I frequently receive productive correction or moral examples from non-Catholics simply because you don’t have to be right about everything to notice when someone else is being wrong about some particular thing. Our blind spots with regard to our own behavior are large enough that pretty much everyone who reads through the Evil Overlord List and reads this piece of advice (“One of my advisors will be an average five-year-old child. Any flaws in my plan that he is able to spot will be corrected before implementation.”) winds up chuckling ruefully, thinking of past errors.There’s reason to welcome the moral claims other make about me — I don’t accept them uncritically, but I try to at least get curious. I find it often helps to treat moral correction and questions the way Orson Scott Card suggests a writer should handle beta reader feedback in his How to Write Science Fiction and Fantasy. I don’t have the quote at hand, but he says that readers are pretty much always right when they say part of a story doesn’t work for them, and rarely right when they tell the author how to fix it. (I think I’ve seen other authors give this advice, too).

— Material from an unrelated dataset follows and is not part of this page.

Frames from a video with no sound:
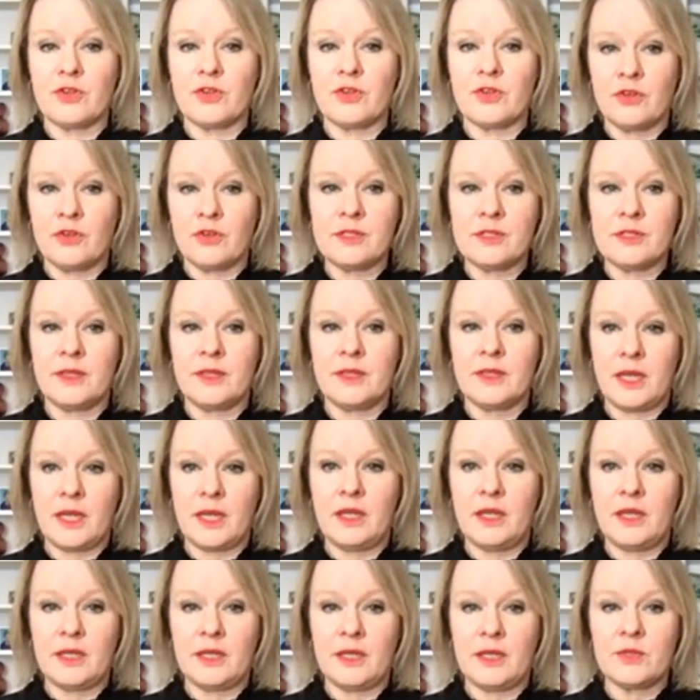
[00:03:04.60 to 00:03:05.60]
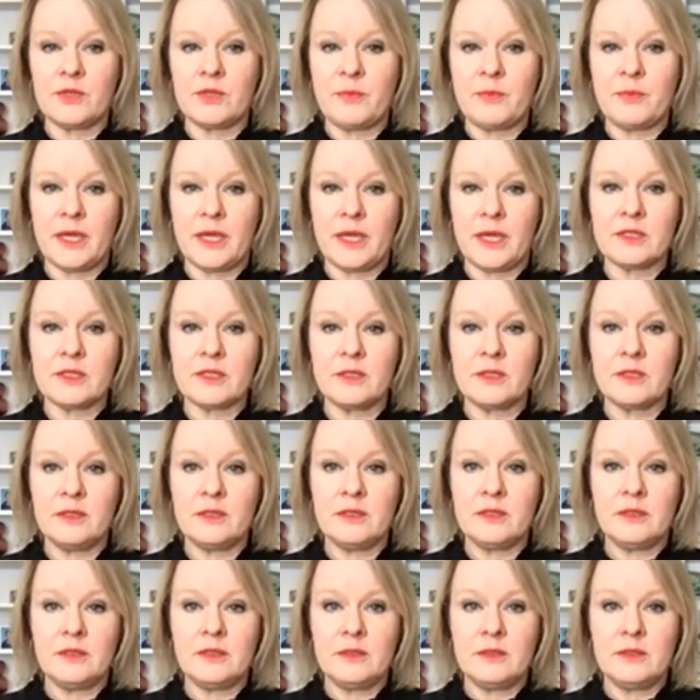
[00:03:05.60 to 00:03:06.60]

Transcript: extra costs in that respect.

Everyone has a conscience, naturally (though imperfectly) directing our attention to the good, so when my actions make someone else pause, confused or hurt, that’s pretty valuable data. Sometimes I’m still right, and this is a moral error that the other person is making, sometimes we have different beliefs about the physical world but we’d agree ethically if we resolved them and we should both try to figure out what’s going on, sometimes I’m doing the right thing, but I’m not conveying some important piece of context and, absent that, other people are right to oppose me, and sometimes I’m just plain wrong!
In last week’s chapter, Knox implied that just-plain-heretics can still be good beta readers of a Catholic’s choices, since sometimes sects try to strike out on their own because they think the Catholic church isn’t living up to Catholic ideals. That’s the right-about-the-problem, wrong-about-the-solution kind of help that beta readers tend to provide.
So, ultimately, I found Knox’s chapter frustrating this week because I think there’s plenty of room to warn Catholics not to “lose their saltiness” without implying that the people they move among are necessarily corrupting. I’d expect folks who took this passage too much to heart to be too defensive against external threats and not-vigilant-enough against internal ones (at the scale of an individual church or conscience).